• **TASK INSTRUCTIONS**
Every record below should be retyped exactly, and no picture should appear in the copy.

• **DATA FOR REVIEW**

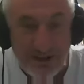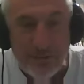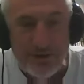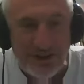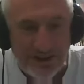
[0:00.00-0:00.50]
это
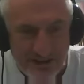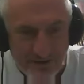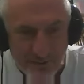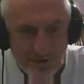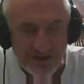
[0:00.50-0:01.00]
дополнительные
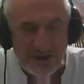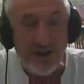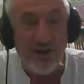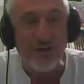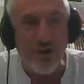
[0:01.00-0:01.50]
вопросы.
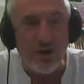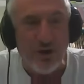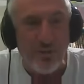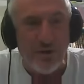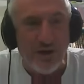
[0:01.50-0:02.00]
Сколько
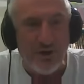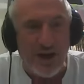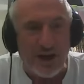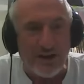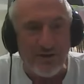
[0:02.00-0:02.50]
было у
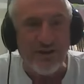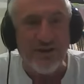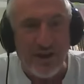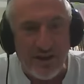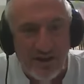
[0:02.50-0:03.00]
Якова
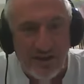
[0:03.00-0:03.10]
детей?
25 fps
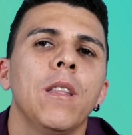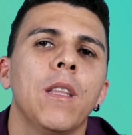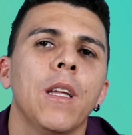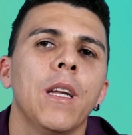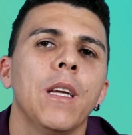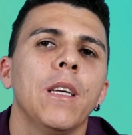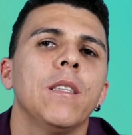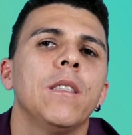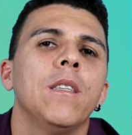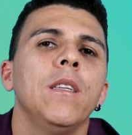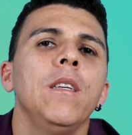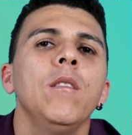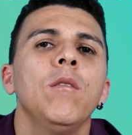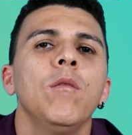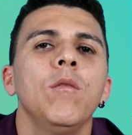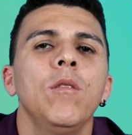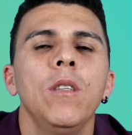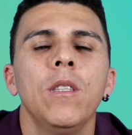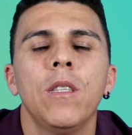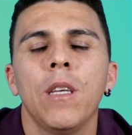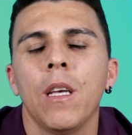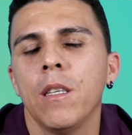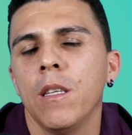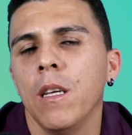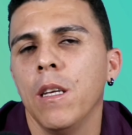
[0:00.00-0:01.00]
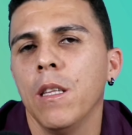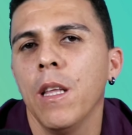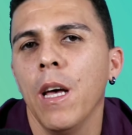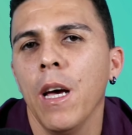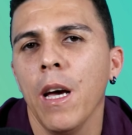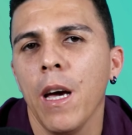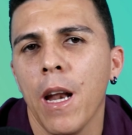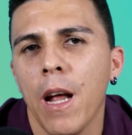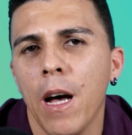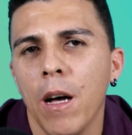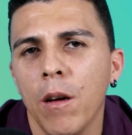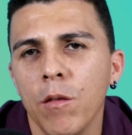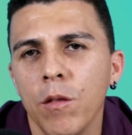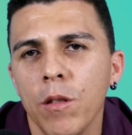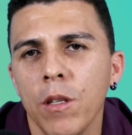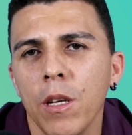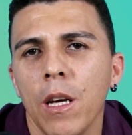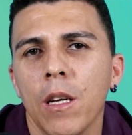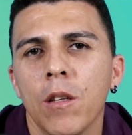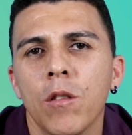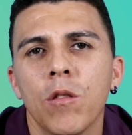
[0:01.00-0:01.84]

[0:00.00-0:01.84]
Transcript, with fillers: 360 graus é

• **RESULT FOR THIS TASK**
[0:00.00-0:00.50]
это
[0:00.50-0:01.00]
дополнительные
[0:01.00-0:01.50]
вопросы.
[0:01.50-0:02.00]
Сколько
[0:02.00-0:02.50]
было у
[0:02.50-0:03.00]
Якова
[0:03.00-0:03.10]
детей?
25 fps
[0:00.00-0:01.00]
[0:01.00-0:01.84]

[0:00.00-0:01.84]
Transcript, with fillers: 360 graus é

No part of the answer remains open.